Millions of people around the world suffer from amyloid-related disorders, including Alzheimer's and Parkinson's diseases. Despite significant and sustained efforts, there are still no disease-modifying drugs available for the majority of amyloid-related disorders, and the overall failure rate in clinical trials is very high, even for compounds that show promising anti-amyloid activity in vitro. In this study, we demonstrate that even small changes in the chemical environment can strongly modulate the inhibitory effects of anti-amyloid compounds. Using one of the best-established amyloid inhibitory compounds, epigallocatechin-3-gallate (EGCG), as an example, and two amyloid-forming proteins, insulin and Parkinson's disease-related α -synuclein, we shed light on the previously unexplored sensitivity to solution conditions of the action of this compound on amyloid fibril formation. In the case of insulin, we show that the classification of EGCG as an amyloid inhibitor depends on the experimental conditions select, on the method used for the evaluation of the efficacy, and on whether or not EGCG is allowed to oxidise before the experiment. For α -synuclein, we show that a small change in pH value, from 7 to 6, transforms EGCG from an efficient inhibitor to completely ineffective, and we were able to explain this behaviour by the increased stability of EGCG against oxidation at pH 6.
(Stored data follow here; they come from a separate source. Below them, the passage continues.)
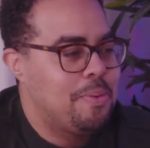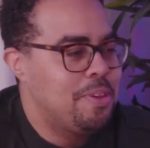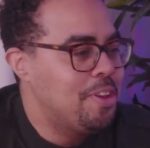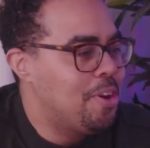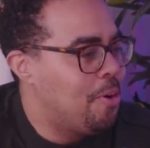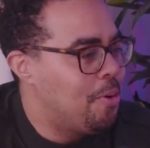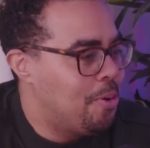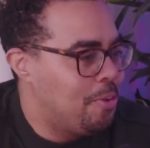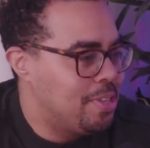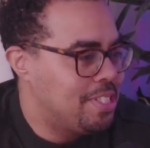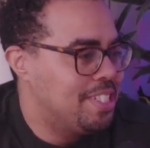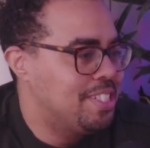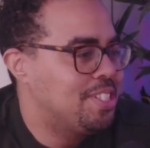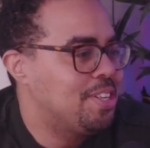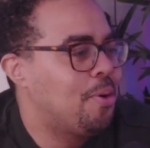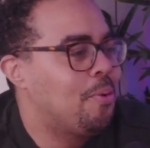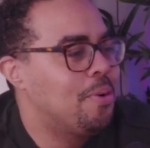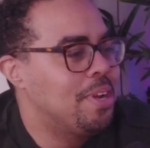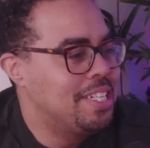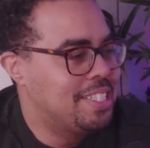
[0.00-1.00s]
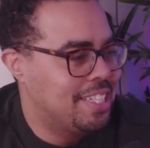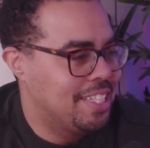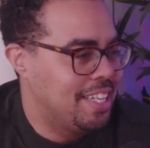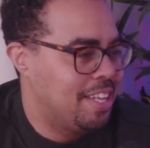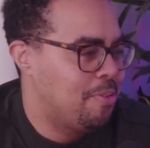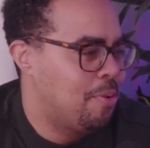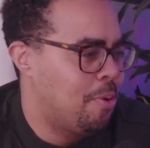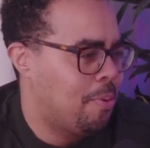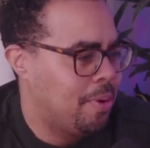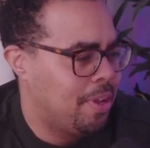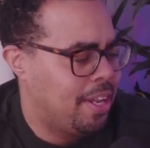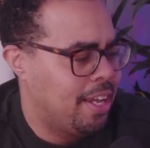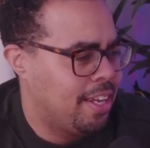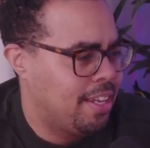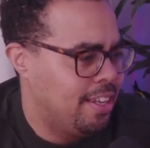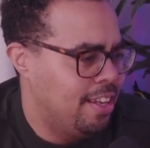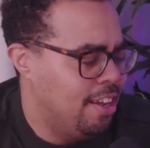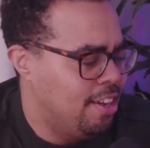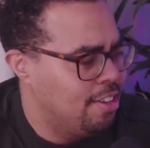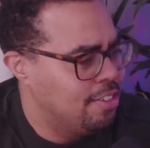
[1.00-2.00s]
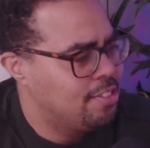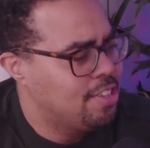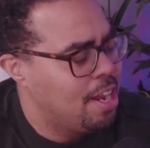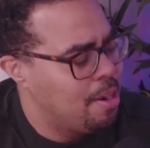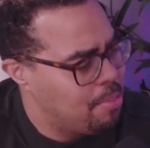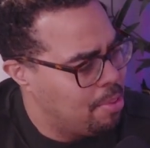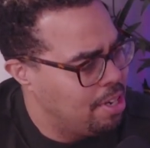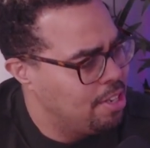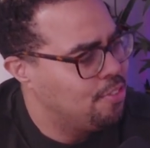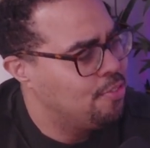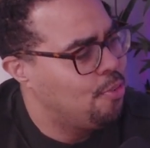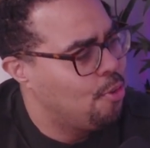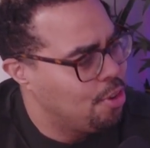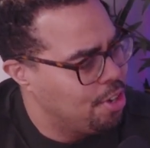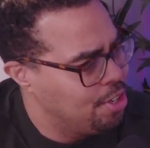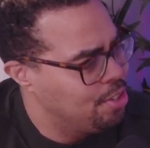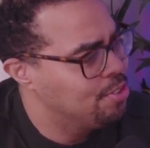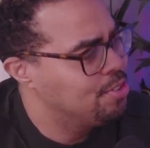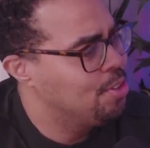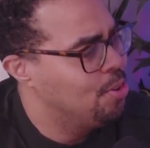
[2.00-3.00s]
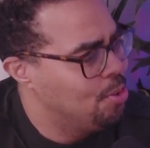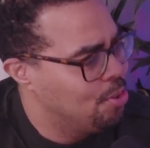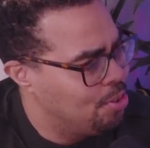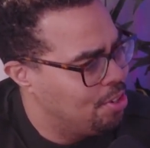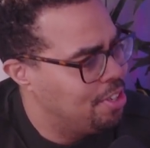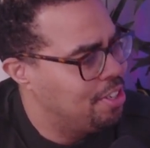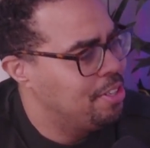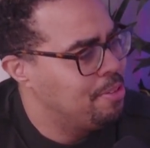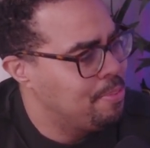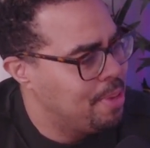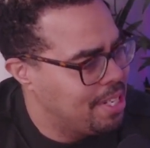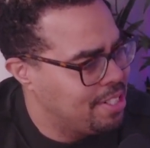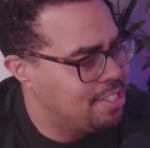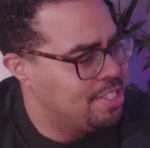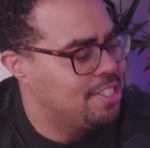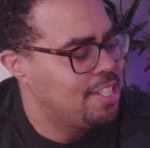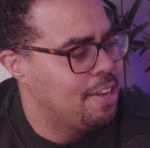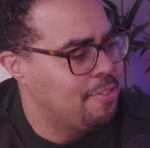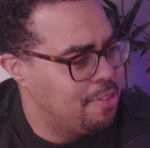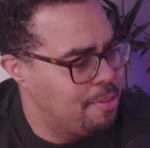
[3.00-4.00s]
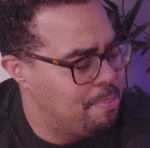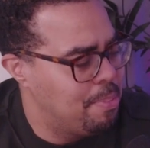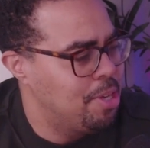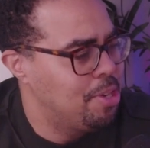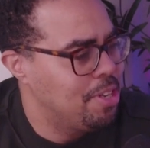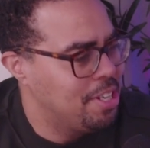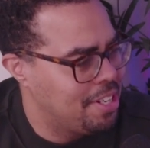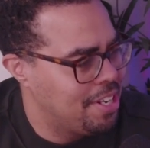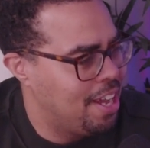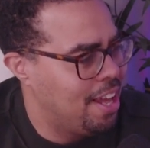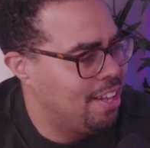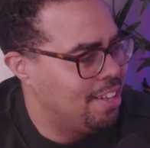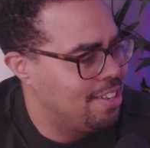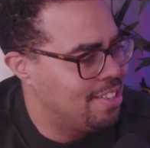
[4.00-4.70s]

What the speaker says: It wasn't until recently where we're like, hey, Tom Brady's 40 years old and he makes $7 billion.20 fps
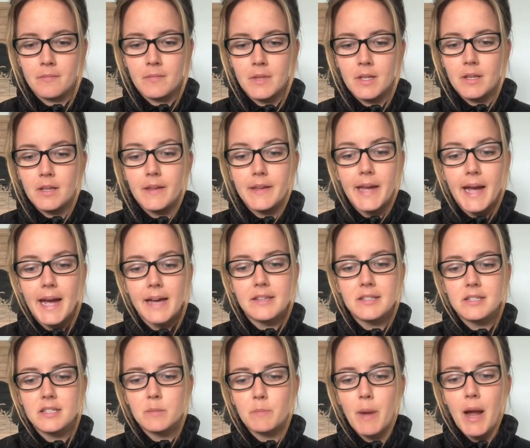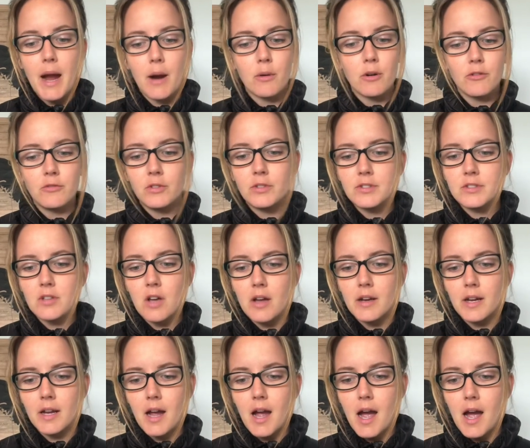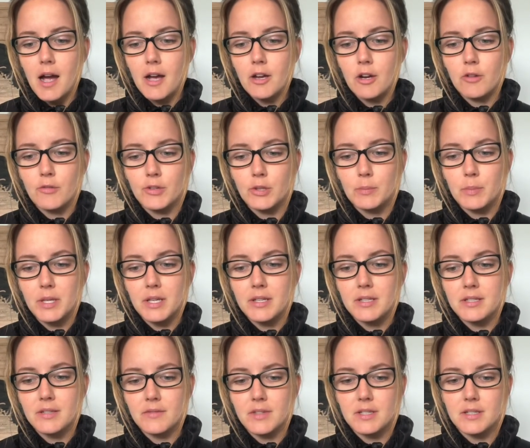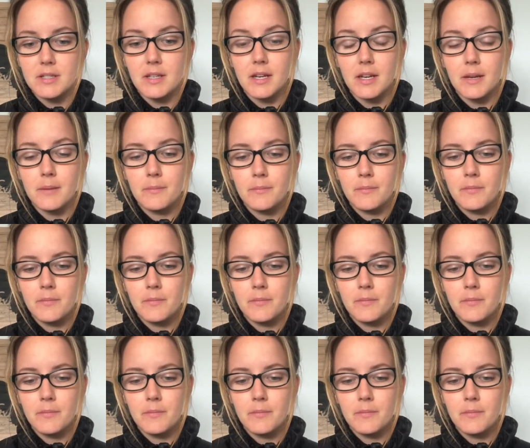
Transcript: He cast his powerful sonic eye over the peaks of the city.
Keywords: EGCG; amyloid aggregation; inhibition; insulin; α-synuclein.

Figure 1

Effects of EGCG and EGCG${}_{ox}$ on insulin aggregation kinetics (A) and maximum ThT fluorescence intensity (B). Abbreviations PB and AC represent environmental conditions (100 mM phosphate buffer and 20% acetic acid, respectively), while Q and A denote the agitation conditions (quiescent and agitated, respectively), under which the insulin aggregation reactions were performed. Error bars represent standard deviations.

Figure 2

AFM images of insulin amyloid fibrils formed in PB or AC in the absence and presence of EGCG or EGCG${}_{ox}$. Abbreviations Q and A denote agitation conditions (quiescent and agitated, respectively), under which the insulin aggregation reactions were performed. The height scale (z) is in nm.

Figure 3

Second derivative FTIR spectra of insulin amyloid-like aggregates formed in PB and AC under quiescent and agitated conditions. Abbreviations PB and AC represent environmental conditions (100 mM phosphate buffer and 20% acetic acid, respectively), while Q and A denote agitation conditions (quiescent and agitated, respectively), under which the insulin aggregation reaction was performed.

Figure 4

The effects of EGCG and EGCG${}_{ox}$ on the aggregation kinetics of $\alpha$-synuclein monitored at pH 7 (A) and pH 6 (B). (C) $\alpha$-synuclein concentration measured in the supernatant after centrifuging the end product of the aggregation reactions at pH 7 and pH 6, respectively.

Figure 5

AFM images of $\alpha$-synuclein aggregates formed at pH 7 or pH 6 in the absence and presence of EGCG or EGCG${}_{ox}$.

Figure 6

Schematic depiction of possible effects of potential anti-amyloid compounds on the amyloid aggregation reaction performed under distinct environmental conditions. Different environmental conditions can lead to the formation of distinct aggregate species of which only some are targeted by the compound (A), as in case of insulin aggregation in PB-Q and AC-Q. Certain compounds can also interfere with ThT’s fluorescence intensity (B), suggesting inhibition, which was not confirmed by other experiments, such as the quantification of soluble protein at the final plateau of ThT intensity. An example is EGCG and $\alpha$-synuclein at pH 6. Moreover, specific environmental conditions can induce modifications of the compound, which results in the generation of products that target aggregation prone species (C), as in the case of $\alpha$-synuclein aggregation at neutral pH. The compound modification can only manifest itself if it occurs with kinetics comparable to, or faster than the kinetics of aggregation. Distinct background colours represent different environmental conditions. Different shapes of aggregates represent distinct pathways reflecting the observed polymorphism of amyloid fibrils.